The lines and shadows tattooed on her body show the adventure of this cultural immersion. An owl goes through a process of transformation along her neck until it reaches the shape of a stylized heart with grains of corn on her chest. On her right hand is the profile of prince of the flowers, Xochipilli. And since she jumped into the tattoo industry eight years ago, her specialty has been the semblance of the iconography seen in ancient Mexica murals, sculptures, codex and architecture.

"I like to project my culture in black and gray tattoos, with a blend of realism and surrealism," said the Santa Rosa resident.

The black ink that she tattoos on the skin of her clients takes the form of skulls, birds, flowers, glyphs and spiraling patterns. The images speak of her own cultural and spiritual exploration during which she acquired the Nahuatl name of Amanalli, which corresponds to her birth date according to the Mexica calendar, the Tonalpohualli.

Vargas was born in Acolman, in the center of the Valley of Mexico, a few miles from the great Pyramid of the Sun in Teotihuacan, the ancient “city of the gods.” But it took moving north for her to discover the buried roots of her relatives.

“People have another lifestyle here and we forget our culture while trying to adapt,” she said. “I wanted to get closer to my roots because I felt that I did not belong here. I learned a lot about Mexican culture here, and when I went back to Mexico years later I talked to my family and not even they knew about our ancestors, where we came from.”

With the coronavirus pandemic, tattoo studios were forced to close throughout California. That included Meyer Ink in Santa Rosa where Vargas rented a space to tattoo. Accustomed to transformations, she had to reinvent herself in a matter of weeks to keep creating.

“As a single mother and self-employed person, the anxiety came immediately. Having to suddenly provide and become a full-time teacher for my 10-year-old son was difficult. I came to a place of acceptance that this would be our ‘new reality’ for some time. After a couple of weeks, we got into the rhythm but due to the closure of businesses, I couldn’t work as a tattoo artist,” Vargas said.

Her tattoo skills helped her take up the brush again and put color on a series of projects in Santa Rosa. She participated in the making of a mural at Los Guilicos homeless shelter that illustrates the cultural roots of a homeless woman with Pomo origins playing Native American drums.

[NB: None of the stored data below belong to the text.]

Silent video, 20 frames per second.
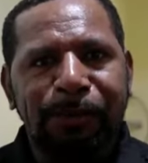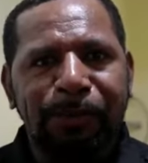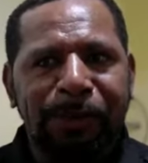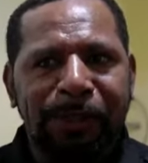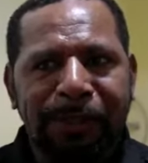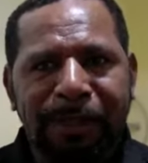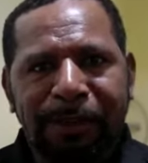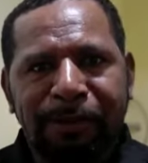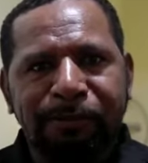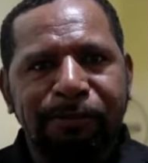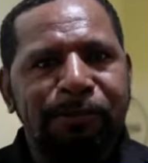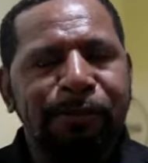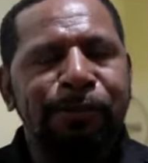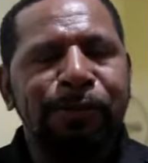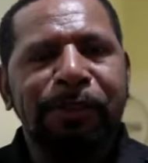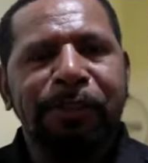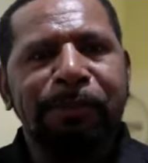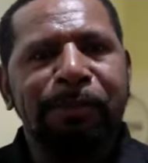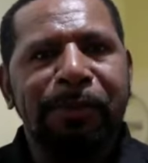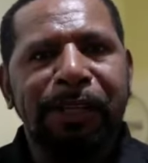We can
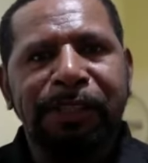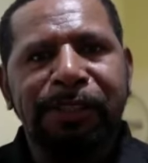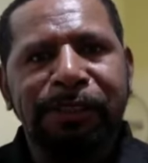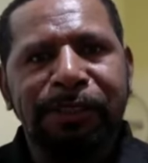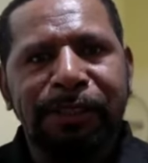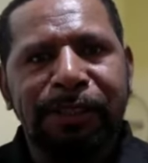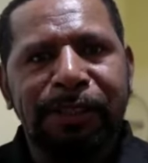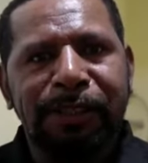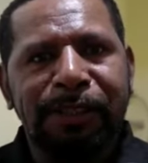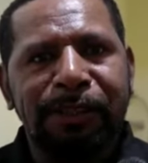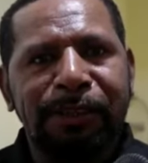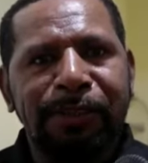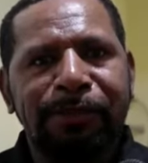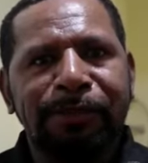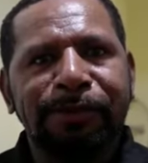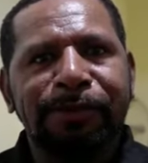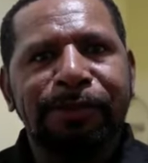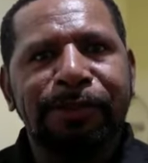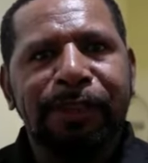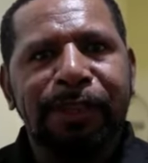do a mixer
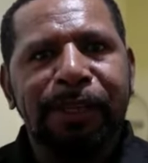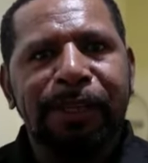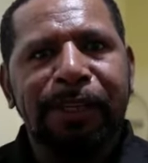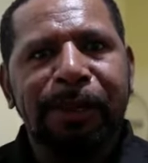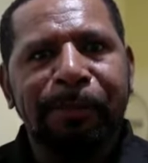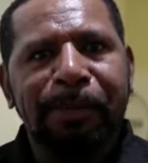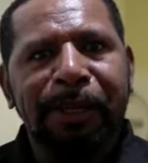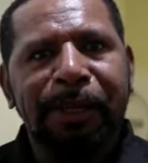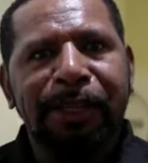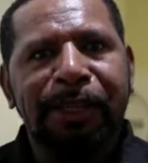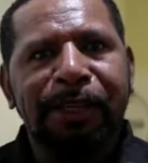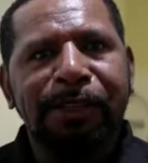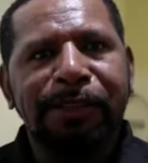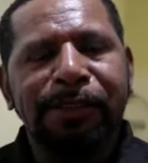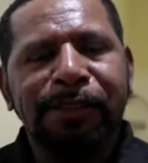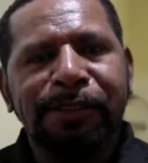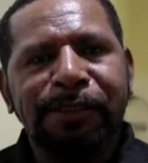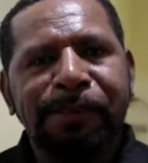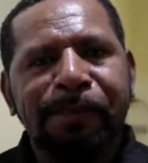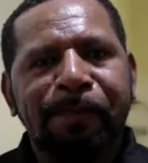of applicants.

With other local artists, such as Martín Zúñiga and Magali Larque, she made a series of murals on the walls of what used to be the Dollar Tree in Roseland, where the Mercadito Roseland recently sprouted as part of the larger Roseland Village project.

Now nopales, butterflies, flowers, corn and pyramids can be seen on the walls where discounted household goods were once sold.

“These images give me life and make me remember where I’m from. I’m proud to remember my ancestors, even though I am far from home,” Vargas said. “It connects me to my community, inspiring people to remember where they come from.”